Christian sex ‘more fulfilling’
In the 1990s, when people were talking about and researching Tantric sex, MacKnee began wondering why the sex lives of loving Christian couples weren’t also being studied.
He began putting together a research project on Christians, five men and five women, who had peak experiences related to sexuality. No one in the UBC counselling department had ever seen anything like it.
The prestigious Journal of Psychology and Theology eventually published several of his papers, including Profound Sexual and Spiritual Encounters Among Practicing Christians: A Phenomenological Approach.
MacKnee discovered his Christian “co-researchers” (including two evangelical pastors) had 11 common experiences when they engaged in sexual intimacy. They included a sense of wonder, bonding, euphoria, gender equality, arousal, blessing and transcendence.
The sense of God’s presence during sex, in the midst of, as the Bible says, becoming “one flesh,” elevated the Christians’ sexual responsiveness to the point of ecstasy.
Many said they found the experience “unbelievable.” And the after-effects were transforming and empowering.
In comparing the Christians’ ecstasy to research subjects who practised Tantric sex, MacKnee concluded that Christian sex was more fulfilling.
Why? Because Tantric sex encourages men and women not to reach orgasm.
Christian sex does.
“It appears that the peaks of sexual and spiritual connection among Christians were more holistic,” MacKnee wrote in his scholarly paper, “involving full body gratification as well as emotional and spiritual highs.”
Furthermore, MacKnee concluded, “This study demonstrates that peak sexual union requires mutual trust in the security of a committed relationship with another person, just as spiritual union requires unquestioned trust in God.”
Which leads us to the controversial topics — for a man who attends an Evangelical Free Church and teaches at TWU — of sex outside marriage and homosexual sexuality.
Trinity Western University, where MacKnee has taught for many years, requires students and faculty to restrict sex to heterosexual marriage. MacKnee calls such rules “guidelines.”
Asked whether sex could have a peak sacred quality outside heterosexual marriage, including in gay and lesbian relationships, MacKnee replied:
“I think God desires sex to be as whole and complete as possible, to include the whole body, mind and soul. Why settle for something less — for just physical pleasure — when you can have the whole thing?”
That’s about as far as we got with that line of questioning.
Shifting the topic, MacKnee said his current research is into female sexual esteem, including among Christians, and how males who are hurt in relationships often succumb to pornography addictions.
He doesn’t want to “deliver” Christians, or anyone, from the temptations of sex.
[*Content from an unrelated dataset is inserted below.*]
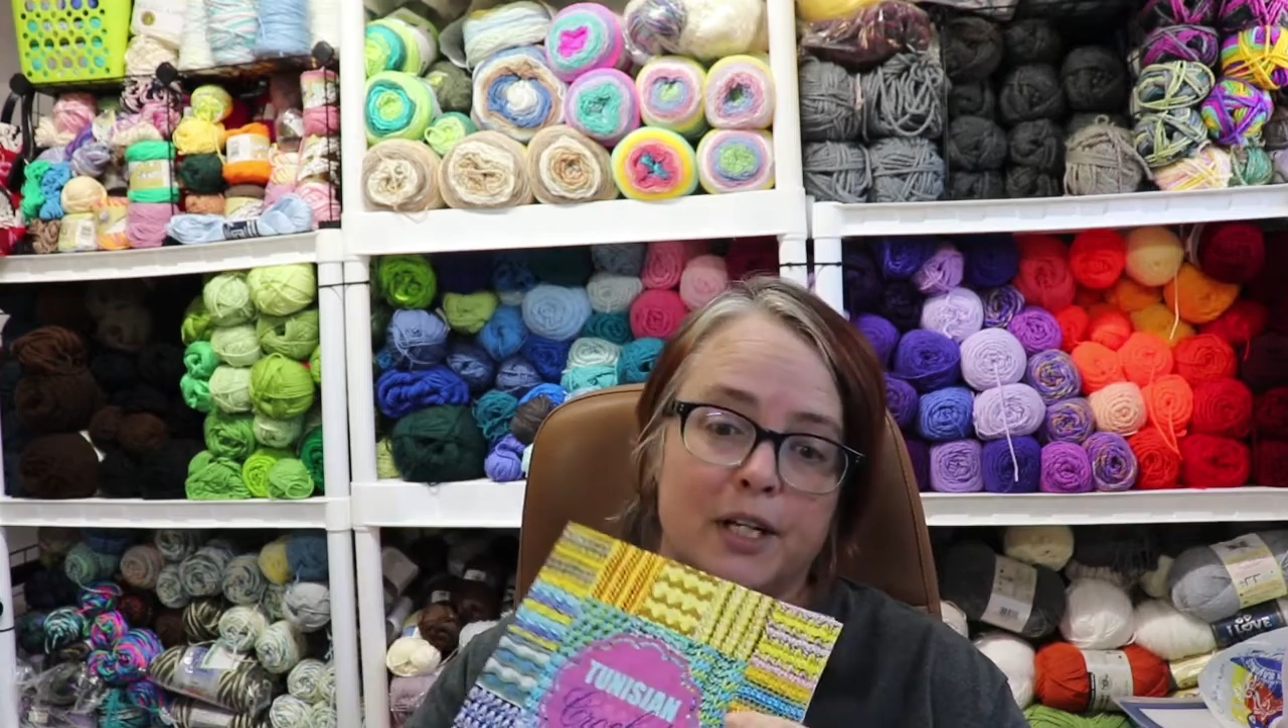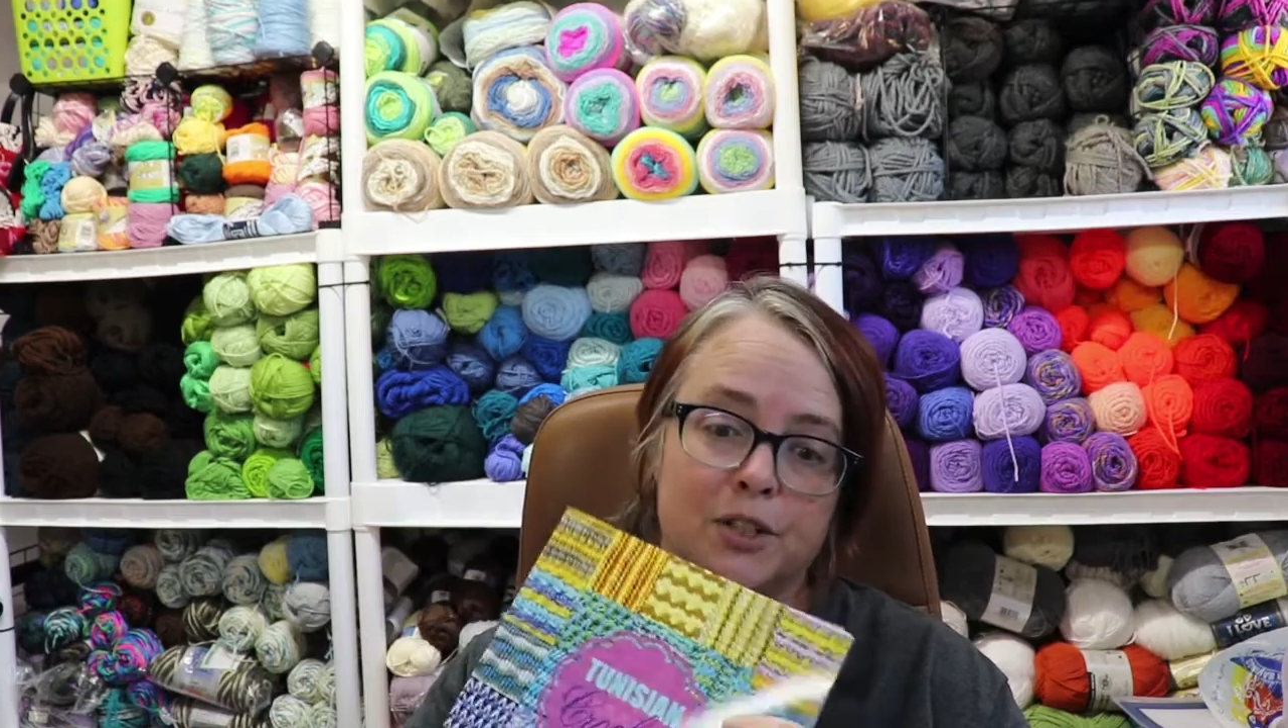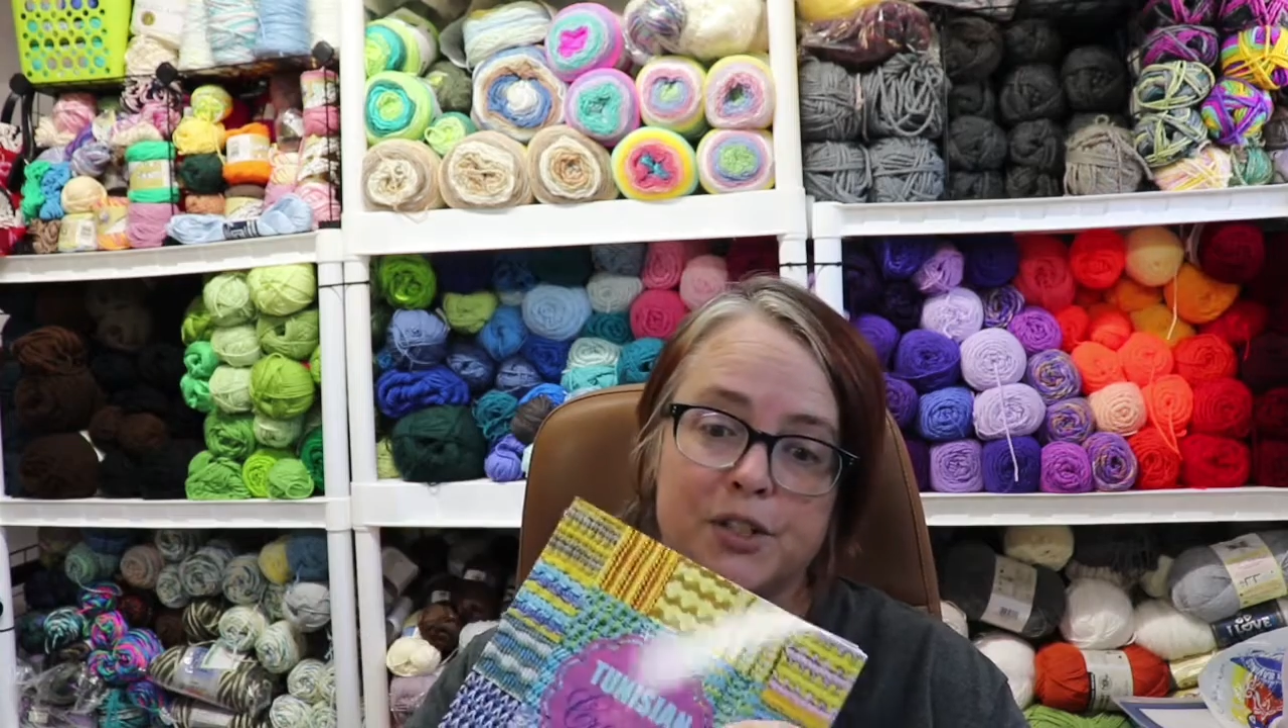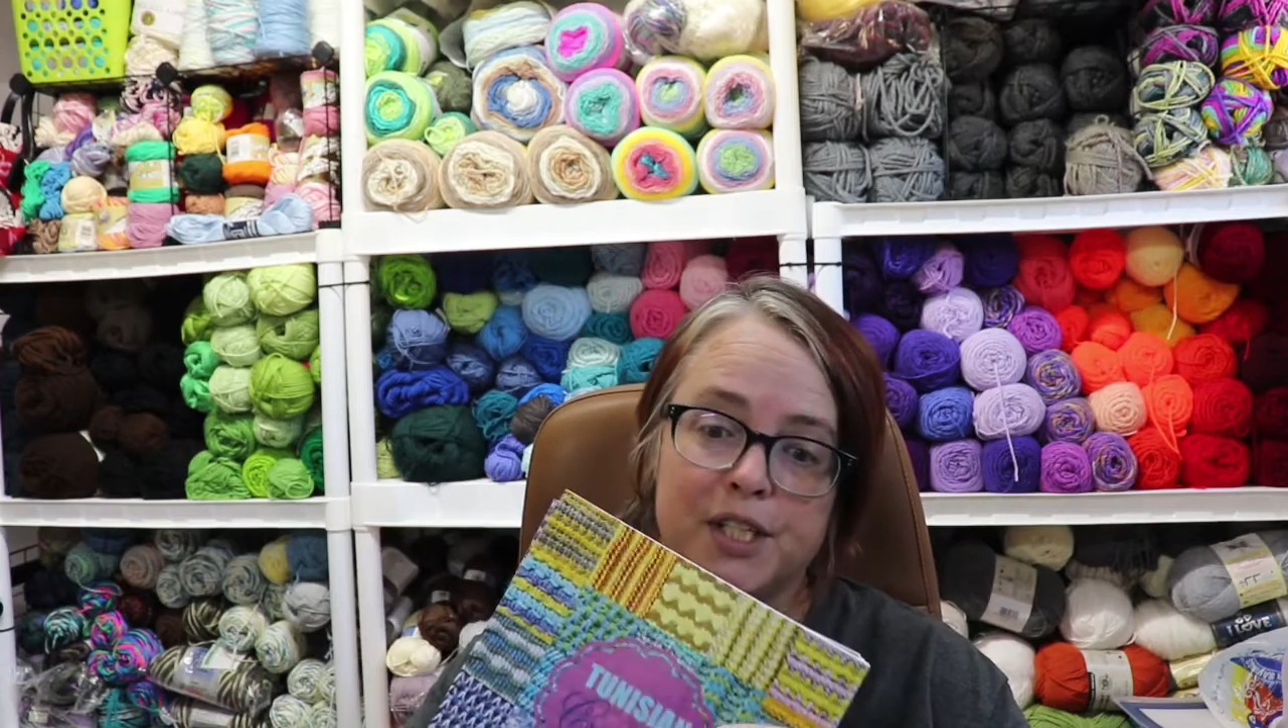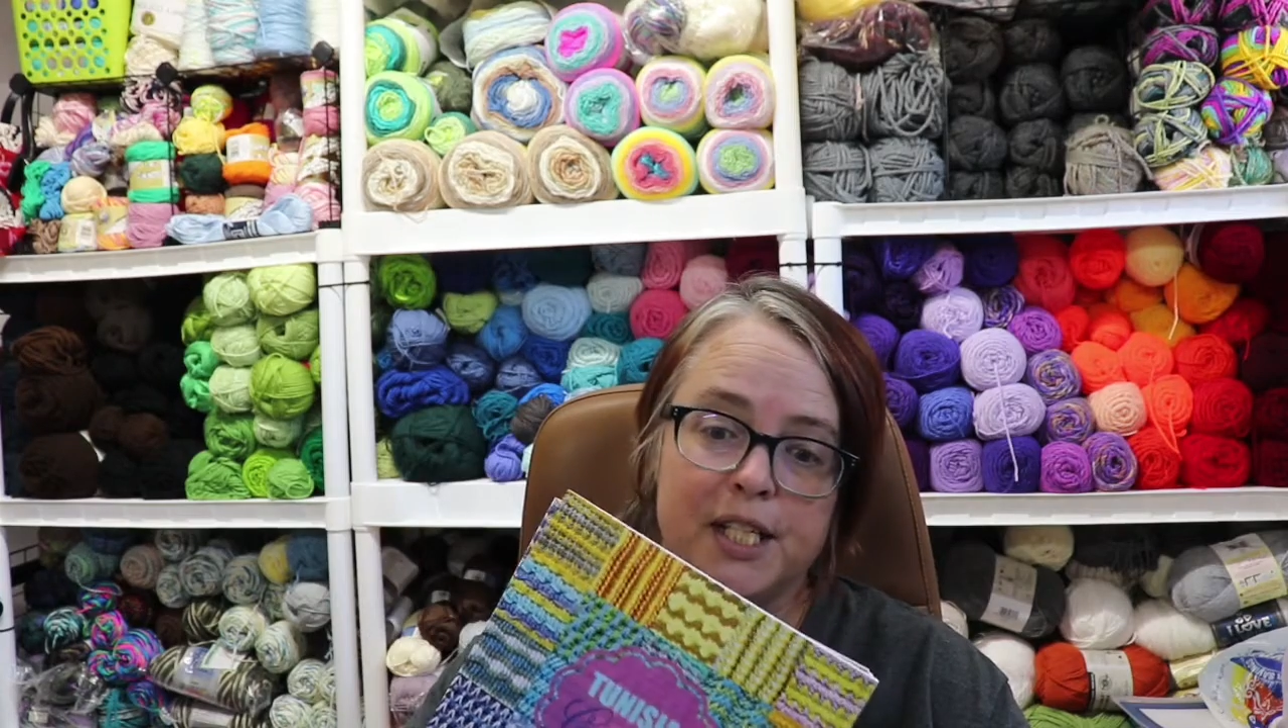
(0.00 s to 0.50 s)

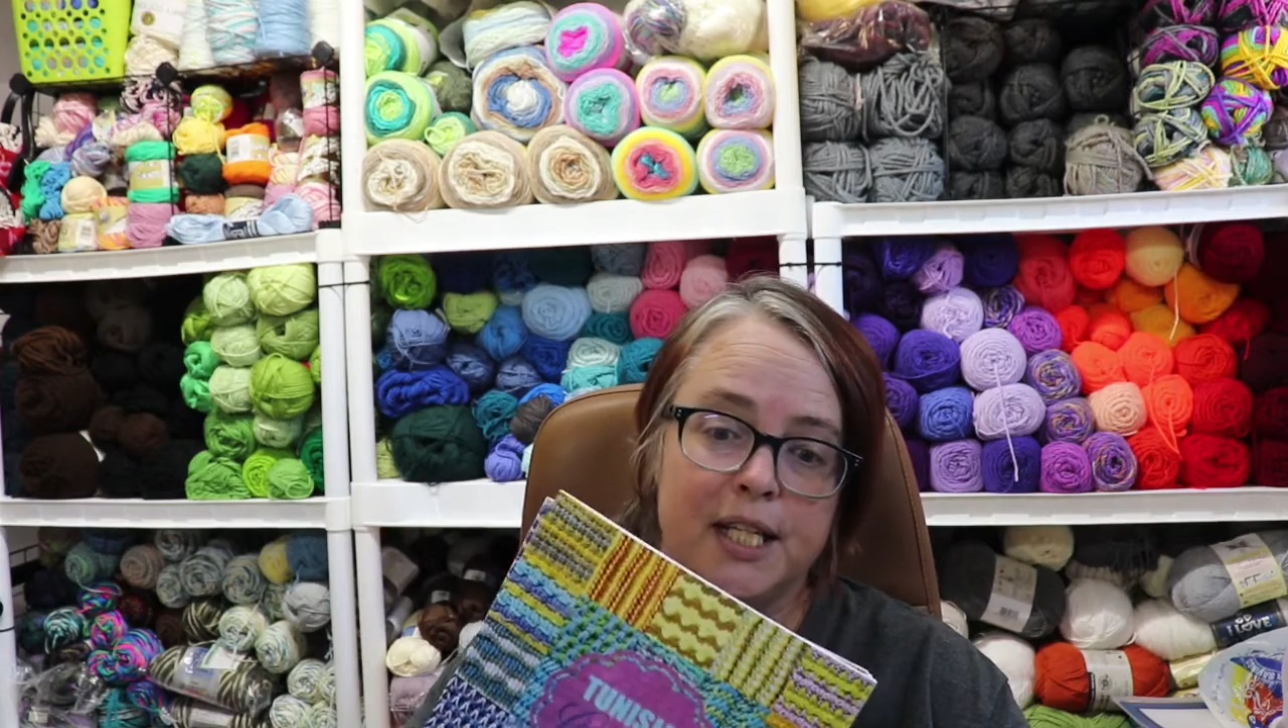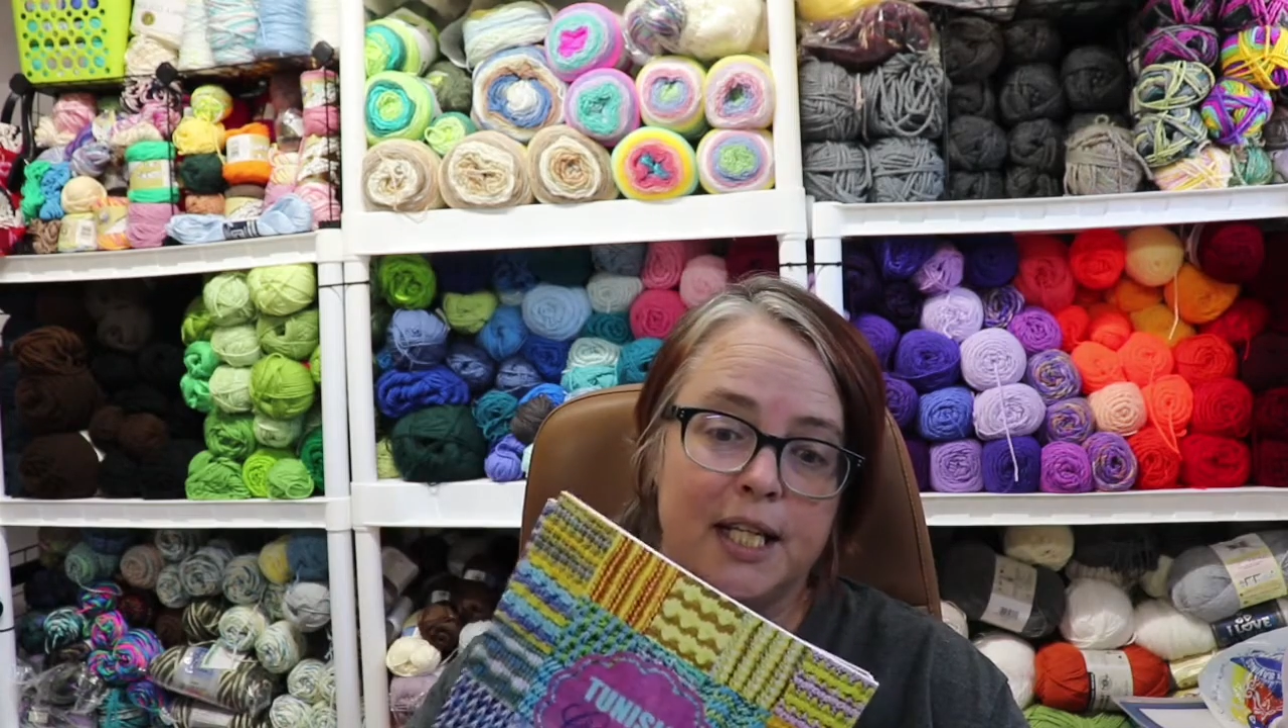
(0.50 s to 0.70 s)
interested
Ultimately, he wants to help them fulfill their sacred desires. In that way, he believes biblical laws against such things as promiscuity and adultery were not prohibitions against pleasure.
Rather, he maintains they were guidelines designed to help humans attain deeper pleasures, which he believes can be found in sexual intimacy within the unity and security of marriage.
But what about the sexuality of Jesus, who the New Testament says never married?
“I think Jesus was celibate, but that doesn’t mean he wasn’t sexual,” MacKnee said.
Jesus appeared highly sensual, he said. “People loved him and were in awe of him. I think there was a lot of sexual energy there.”
As in Celtic Christian tradition, MacKnee believes being sensual and sexual creates a “thin zone” between humans and God, reducing the usually thick barrier between this world and the sacred realm.
And should there be any doubt, MacKnee makes it clear he has experienced this spiritual connection himself, along with his wife.
“In our own life,” he said, “we’ve found the more we’re connected with God, the better our sex lives.”